Result

AI / Machine Learning

Professional transfer of machine learning models to the productive phase

"It took me three weeks to develop the machine learning model. Now, a year has passed and it still hasn’t been put to use in production." This complaint by an AI developer describes the dilemma that many companies find themselves in when they conduct ML projects in order to be able to exploit the benefits of artificial intelligence and machine learning (AI/ ML) on a large scale.

Some CBA Lab members also believe that certain challenges remain when it comes to transferring to production operations ML solutions developed as prototypes.

Companies still have a long way to go in terms of implementing an advanced and well established DevOps approach, the use of which is now part of the normal development and production process for non-AI/ML systems. DevOps describes the interconnections between the development process and IT operations.

The AI/ML workstream at CBA Lab therefore focused precisely on this transition between development and production.

The goal here, according to Workstream Coordinator Dr. Jürgen Klein, who is also Chief Architect at Carl Zeiss AG, was to develop an approach that meets all requirements relating to quality and the degree of automation in ML projects.

For this reason, the workstream has also extensively examined the so-called MLOps approach. MLOps is an approach that utilizes both machine learning and the benefits offered by the development and operations model (DevOps).

The workstream addresses some of the challenges that accompany the use of ML:

Operating ML systems is more complex and expensive than is the case with traditional software because ML models require more extensive training, deployment, and monitoring, as well as periodic retraining. Versioning is also demanding because ML models, training programs, and validation and test data have to be versioned as well in order to ensure clarity across the board.
Data protection issues are often more complex and unclear with ML. For example, there is the question as to whether images of people may be used for ML model training courses. In addition, when decisions are to be made by an ML system (e. g. loan decisions), there are no clear rules regarding how detailed the decision needs to be presented to the those affected by it in order to ensure they completely understand it.
Experienced data science and ML engineering specialists are a rare resource on the labor market. Such specialists are needed, however, in order to put together competent development teams and ensure sufficient expertise in software engineering and operations. The teams that are being used at the moment also lack expertise diversity, and this can lead to a situation in which pilot projects function well on a small scale but cannot be scaled up in terms of technical functions and organization (cross-functional teams could offer a solution here).
Costs are often underestimated because those who calculate them fail to take into account that greater expense is involved here than is the case with traditional software projects (e. g. higher costs for personnel, data preparation, special hardware, training courses for models, waiting times on the business end, transfer to production).
There is a lack of clarity with regard to decisions.
Unknown dependencies exist regarding the data that is used for model training.
There is often a lack of data, or else unreliable data is used.

Some of these challenges can be ad- dressed by structuring ML applications using an expanded DevOps approach – the so-called MLOps approach, which expands the familiar DevOps principles in order to specifically support the development and operation of ML-based solution components in an optimal manner.
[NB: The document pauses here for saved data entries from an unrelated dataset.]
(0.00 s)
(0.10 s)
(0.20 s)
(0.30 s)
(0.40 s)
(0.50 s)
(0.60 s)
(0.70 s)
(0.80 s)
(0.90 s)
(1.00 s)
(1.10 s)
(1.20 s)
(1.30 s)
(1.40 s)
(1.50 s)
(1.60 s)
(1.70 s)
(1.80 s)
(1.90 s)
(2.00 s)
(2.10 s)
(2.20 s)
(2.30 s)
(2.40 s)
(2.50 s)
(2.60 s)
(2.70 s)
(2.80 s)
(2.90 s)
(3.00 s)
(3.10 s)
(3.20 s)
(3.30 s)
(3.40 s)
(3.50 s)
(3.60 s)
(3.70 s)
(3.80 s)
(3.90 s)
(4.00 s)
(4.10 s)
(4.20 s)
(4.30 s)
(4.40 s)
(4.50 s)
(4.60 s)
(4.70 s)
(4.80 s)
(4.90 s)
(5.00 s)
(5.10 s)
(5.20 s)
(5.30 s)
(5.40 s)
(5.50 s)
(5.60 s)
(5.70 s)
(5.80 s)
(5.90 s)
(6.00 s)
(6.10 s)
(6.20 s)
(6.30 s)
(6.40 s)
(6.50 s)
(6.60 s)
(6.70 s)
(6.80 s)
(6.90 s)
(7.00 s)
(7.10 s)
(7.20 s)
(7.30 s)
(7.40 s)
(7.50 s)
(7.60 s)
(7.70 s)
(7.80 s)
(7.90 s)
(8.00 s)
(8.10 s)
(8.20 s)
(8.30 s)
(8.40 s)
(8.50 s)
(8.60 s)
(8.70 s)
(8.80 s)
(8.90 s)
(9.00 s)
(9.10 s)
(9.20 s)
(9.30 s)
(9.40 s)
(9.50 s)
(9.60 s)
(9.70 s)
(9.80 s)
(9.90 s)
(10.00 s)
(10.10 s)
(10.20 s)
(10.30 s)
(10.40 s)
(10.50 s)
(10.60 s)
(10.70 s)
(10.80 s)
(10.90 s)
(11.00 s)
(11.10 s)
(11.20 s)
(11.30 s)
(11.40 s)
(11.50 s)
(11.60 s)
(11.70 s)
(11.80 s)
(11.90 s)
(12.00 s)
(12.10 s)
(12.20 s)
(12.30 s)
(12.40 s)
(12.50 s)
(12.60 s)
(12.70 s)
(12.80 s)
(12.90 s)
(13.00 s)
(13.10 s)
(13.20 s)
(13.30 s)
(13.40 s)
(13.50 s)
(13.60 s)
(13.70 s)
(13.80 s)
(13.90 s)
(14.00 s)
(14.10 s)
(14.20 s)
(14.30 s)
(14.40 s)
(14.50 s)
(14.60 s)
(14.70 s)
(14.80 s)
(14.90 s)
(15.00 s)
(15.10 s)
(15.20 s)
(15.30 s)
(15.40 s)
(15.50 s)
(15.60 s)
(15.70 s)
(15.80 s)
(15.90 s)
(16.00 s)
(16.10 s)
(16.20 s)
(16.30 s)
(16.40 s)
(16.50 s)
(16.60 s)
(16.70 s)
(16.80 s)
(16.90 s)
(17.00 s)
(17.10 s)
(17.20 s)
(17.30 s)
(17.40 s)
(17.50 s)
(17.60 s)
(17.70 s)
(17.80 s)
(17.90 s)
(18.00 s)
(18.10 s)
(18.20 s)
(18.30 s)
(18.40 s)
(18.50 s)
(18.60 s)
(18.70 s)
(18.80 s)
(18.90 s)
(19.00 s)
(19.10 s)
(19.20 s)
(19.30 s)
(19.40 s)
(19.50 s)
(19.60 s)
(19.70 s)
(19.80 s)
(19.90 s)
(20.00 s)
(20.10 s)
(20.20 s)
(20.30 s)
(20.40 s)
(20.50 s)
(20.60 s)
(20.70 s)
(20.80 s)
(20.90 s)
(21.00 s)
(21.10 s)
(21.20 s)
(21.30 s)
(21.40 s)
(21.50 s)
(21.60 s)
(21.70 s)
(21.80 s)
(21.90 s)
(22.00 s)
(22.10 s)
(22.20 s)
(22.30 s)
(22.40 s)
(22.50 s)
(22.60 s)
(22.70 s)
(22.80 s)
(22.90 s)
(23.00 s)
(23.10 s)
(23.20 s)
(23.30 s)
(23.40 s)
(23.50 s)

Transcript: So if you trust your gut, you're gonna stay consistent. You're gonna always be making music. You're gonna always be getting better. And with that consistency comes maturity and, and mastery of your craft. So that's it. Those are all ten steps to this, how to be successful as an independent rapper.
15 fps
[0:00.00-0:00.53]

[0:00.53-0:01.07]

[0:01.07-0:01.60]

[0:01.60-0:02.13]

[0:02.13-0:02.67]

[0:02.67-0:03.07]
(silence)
The addition of new data sets, as well as the gradual degradation of model performance, requires a system of continuous training (CT) in order to keep everything stable or make improvements.

Because an ML model is usually only a small but nevertheless critical component of a software system, its interaction with other components must be constantly monitored and analyzed. This also means that new models need to be checked using special test procedures such as data and model validations.

At the same time, the MLOps principle only works if the organization in question also has the required capabilities and expertise as defined by the workstream in a capability framework. The principle consists of the following elements:

People and expertise

People and the required expertise are the fundamental requirement for successful MLOps. It’s not just data scientists or ML engineers who are needed, as a large number of different skills and capabilities are required. The individuals who possess such skills and capabilities need to be recruited, trained and retained by the organization.

Culture

The organization also needs to prepare its culture for new technologies. The individual participants in an MLOps initiative, as well as others throughout the organization, must all be willing to accept ML-supported processes and assist with their further development. Support from top management is also crucial here, as it is not possible for the organization to dedicate itself to MLOps until top management has indicated that it will fully support such an approach.

Processes

Changes that occur when ML is introduced always influence the processes in an organization. More specifically, processes undergo changes as a result of the systematic incorporation of data streams.

Data

Data is the fuel for an ML organiza- tion. There can be no ML without correct high-quality data. Companies often have problems with the quality of historical data, which is why basic capabilities such as data preparation, processing, and quality assurance need to be improved in order to get companies ready for ML.

Technology and infrastructure

ML is based on a complex technology stack and requires high-performance infrastructure that needs to operate in a very dynamic environment. Continuous technological innovation and maintenance are also a basic requirement for ML, which means the financial and human resources needed for this must be made available.

Risk, compliance, and ethics

The use of systems that might potentially make autonomous decisions harbors certain risks. For example, unbalanced data can lead to biased results and unethical decisions, which in the worst case could endanger people and threaten the entire organization. This presents new challenges in terms of managing risks and ensuring compliance.

The workstream has summarized its results and findings in a detailed white paper. In addition, the workstream made it possible for all participants to see which ML tools are used for which purposes at CBA Lab companies that utilize AI.